# EXERCISE DESCRIPTION:
Give exactly the lines from the one that contains "[0:01.60-0:02.40]" through the end of the entries below, both included; the pictures stay out.

# Stored dataset items:

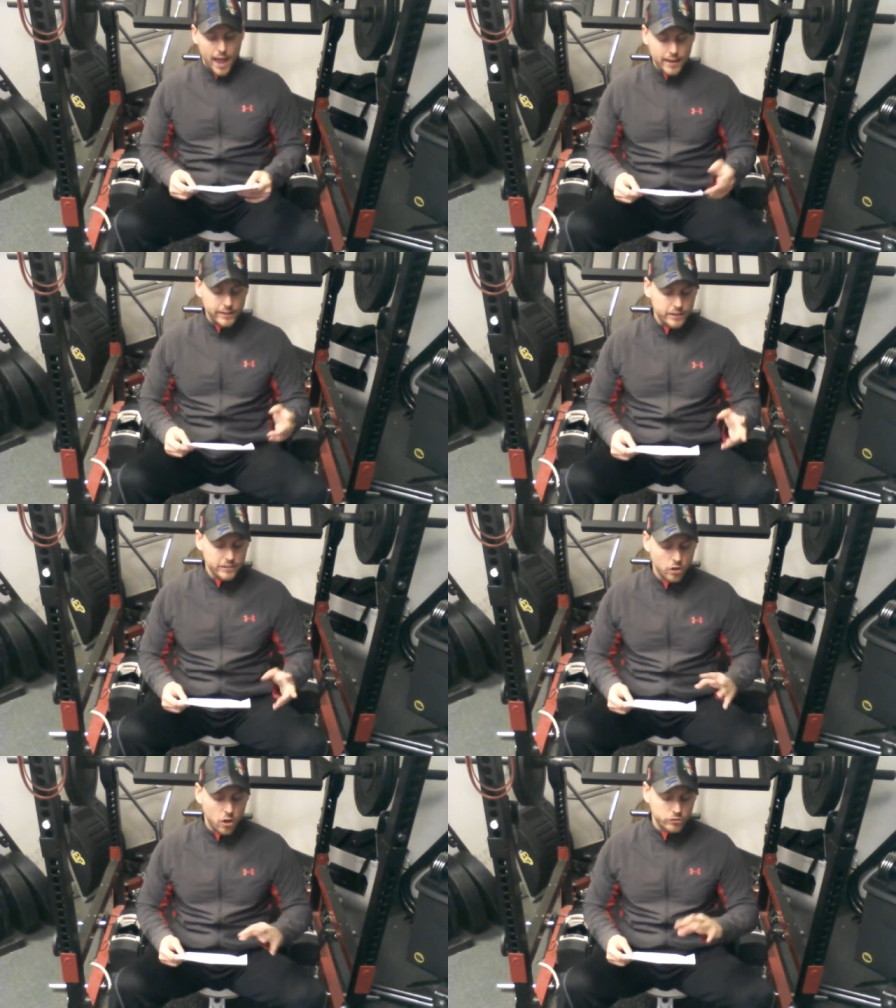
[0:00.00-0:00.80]
And
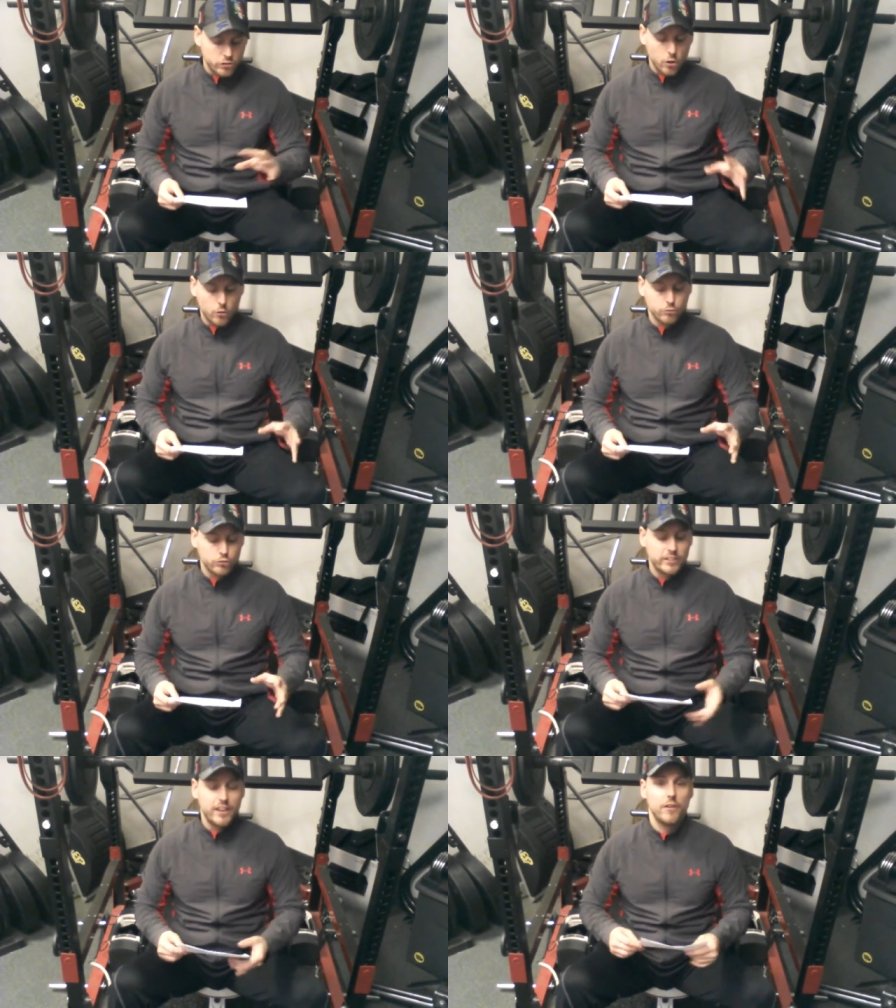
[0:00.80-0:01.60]
he's also
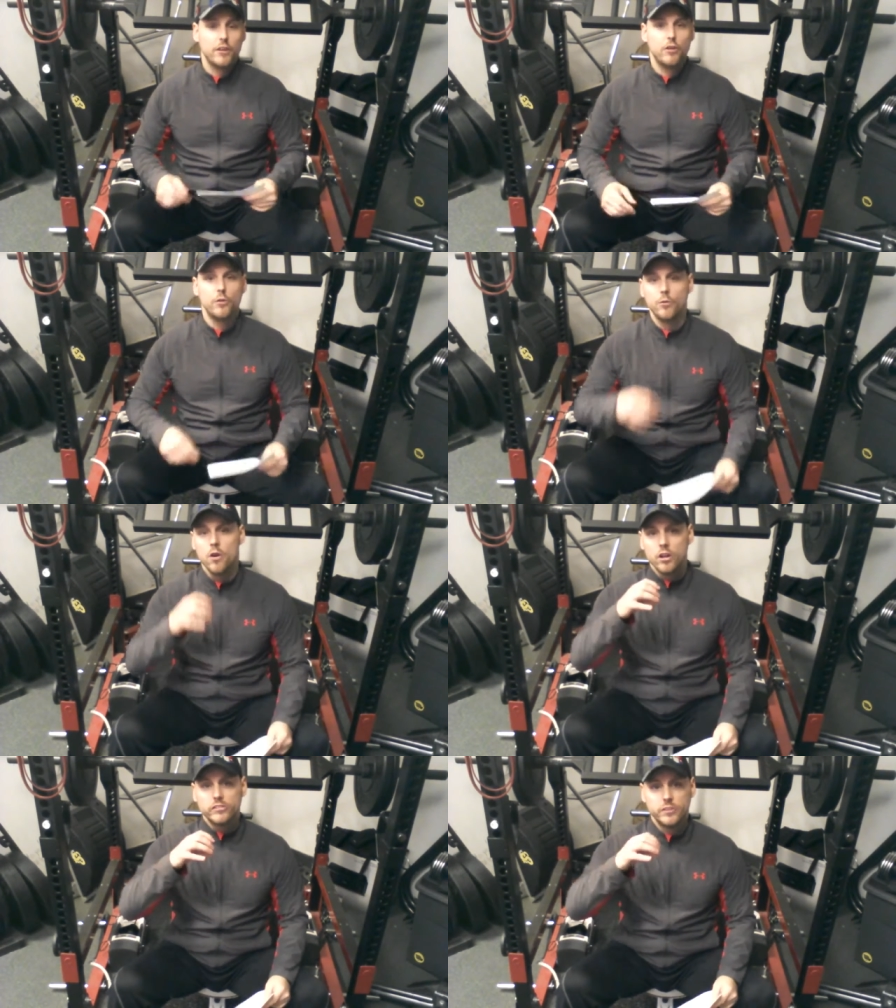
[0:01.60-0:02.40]
giving you
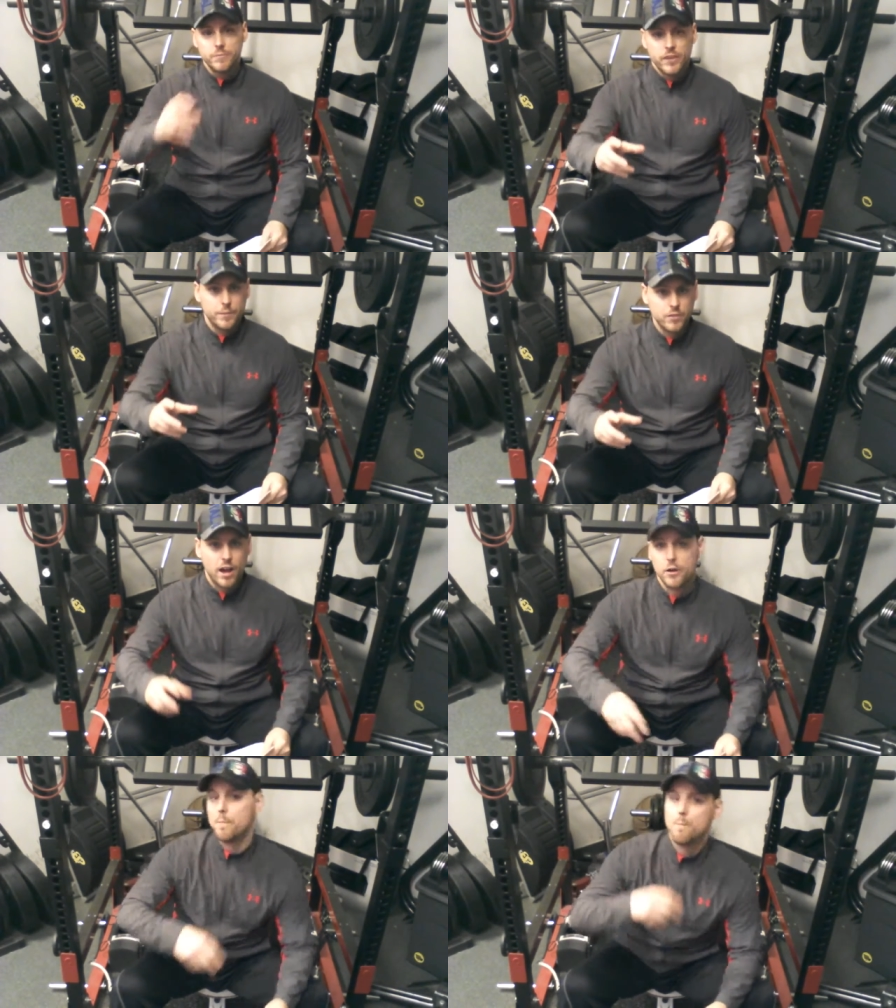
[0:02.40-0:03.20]
some tips
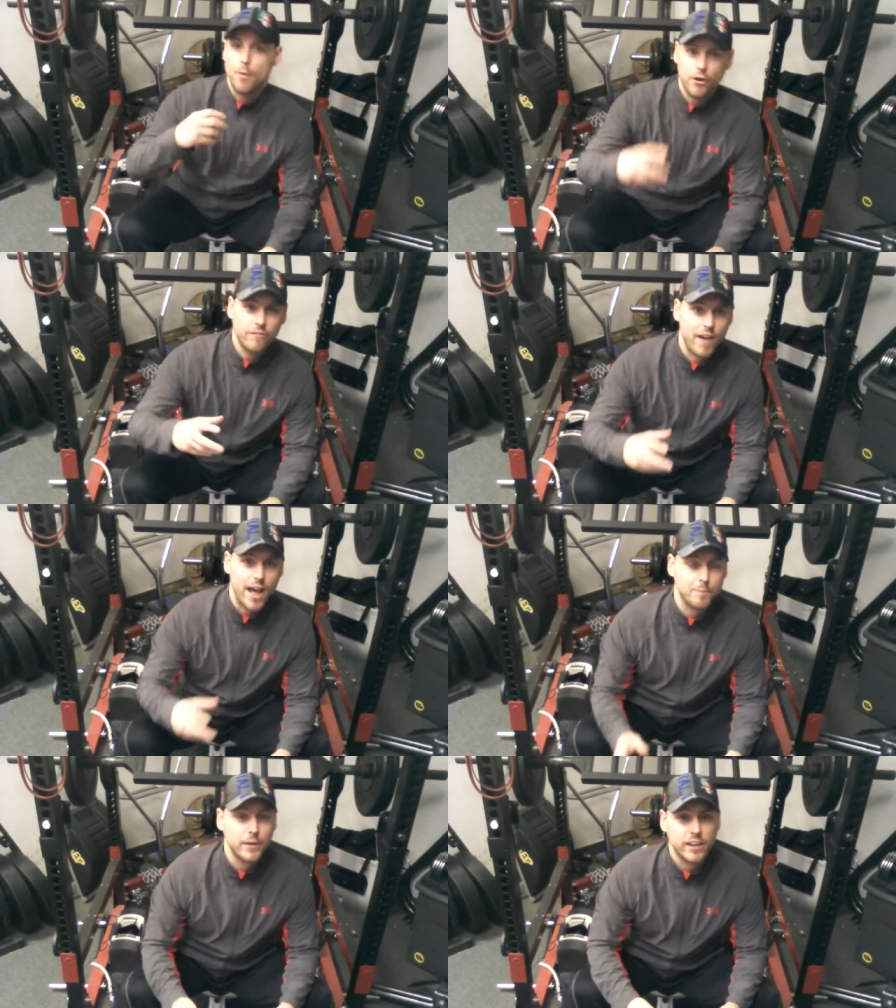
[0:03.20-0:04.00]
how to burn
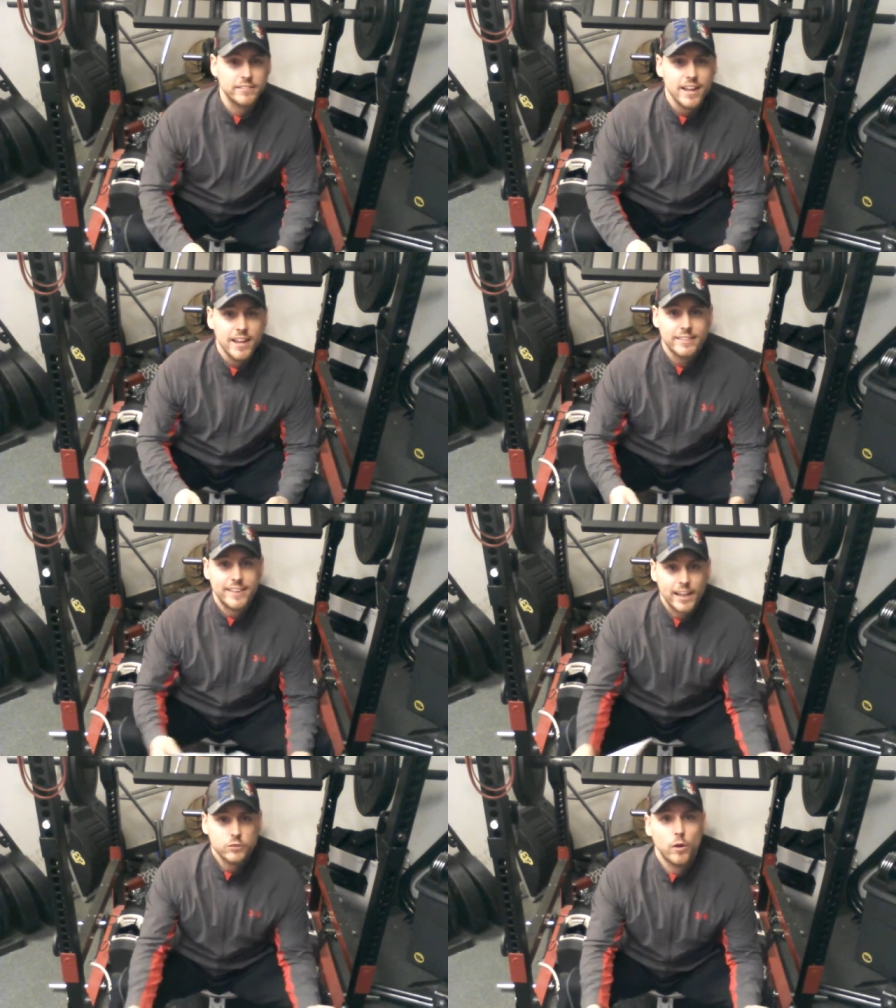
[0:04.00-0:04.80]
fat, because
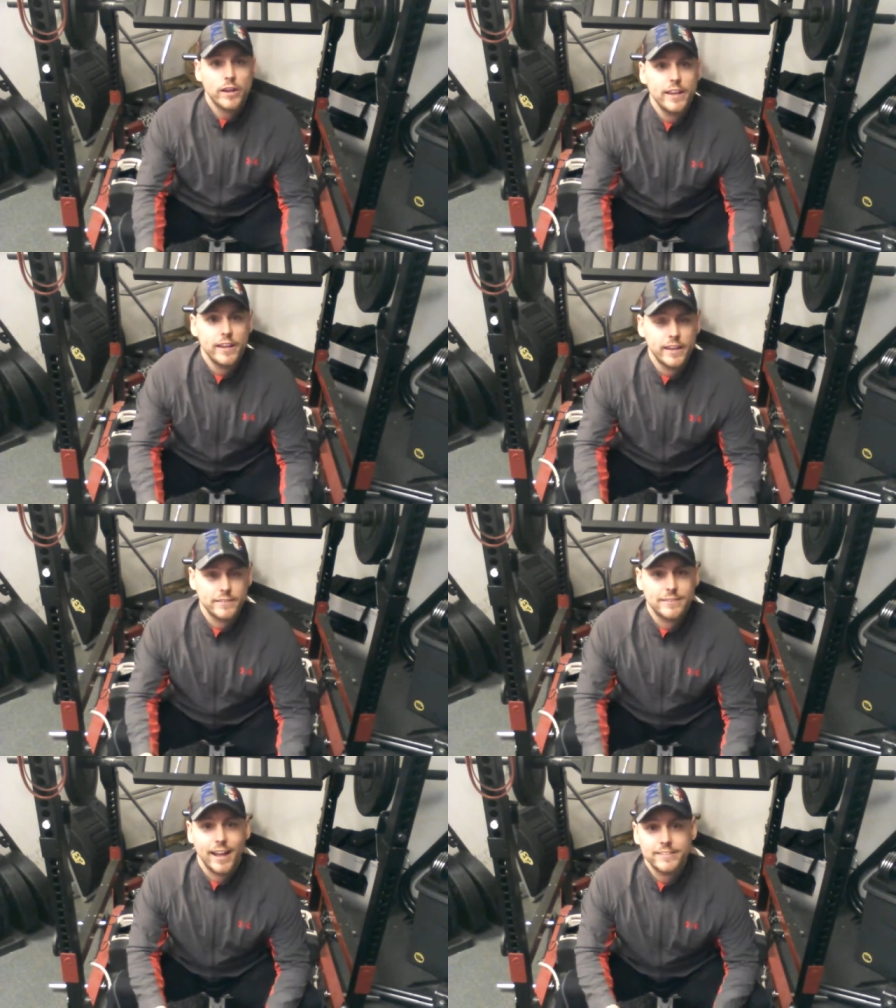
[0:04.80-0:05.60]
that's what he
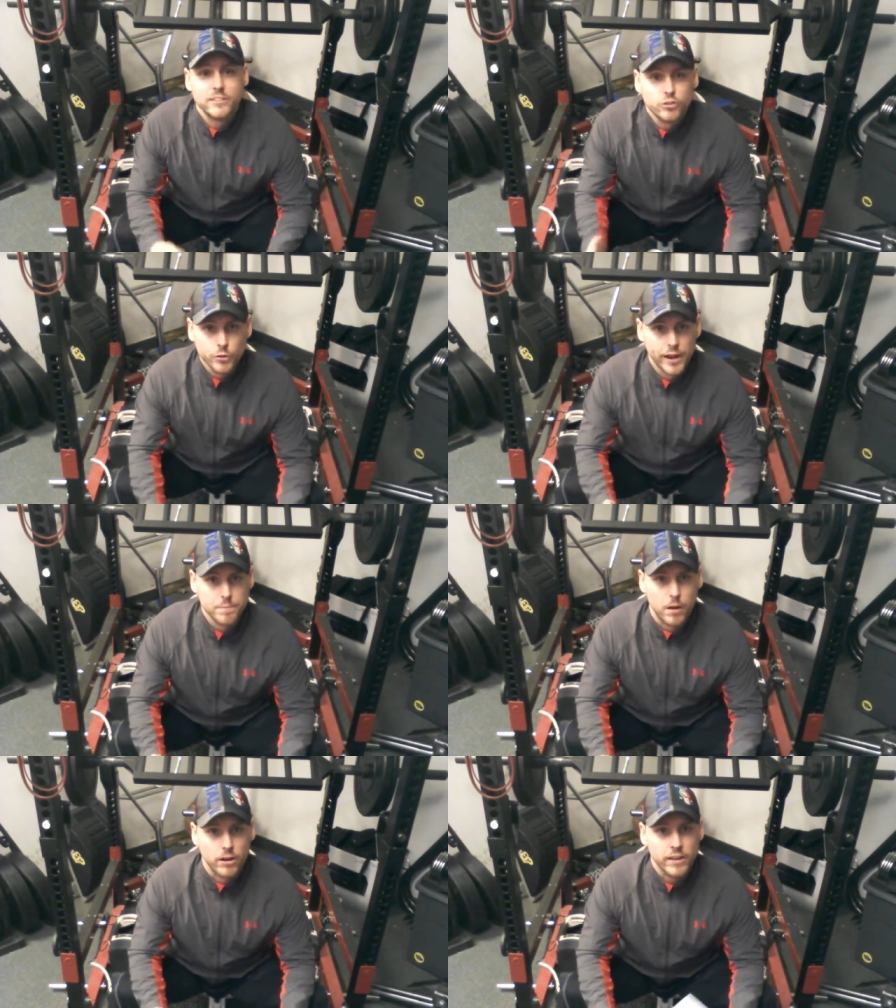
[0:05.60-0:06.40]
is. That's his
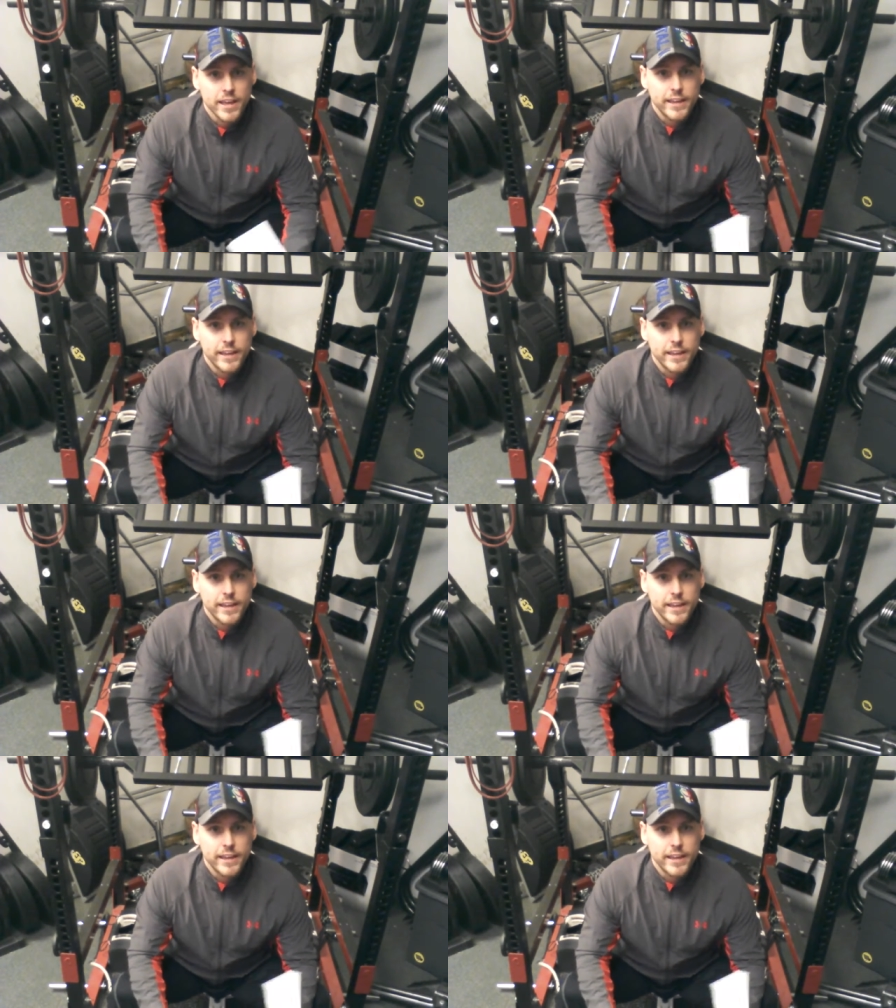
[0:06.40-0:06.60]
trademark.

# ANSWER SPACE:
[0:01.60-0:02.40]
giving you
[0:02.40-0:03.20]
some tips
[0:03.20-0:04.00]
how to burn
[0:04.00-0:04.80]
fat, because
[0:04.80-0:05.60]
that's what he
[0:05.60-0:06.40]
is. That's his
[0:06.40-0:06.60]
trademark.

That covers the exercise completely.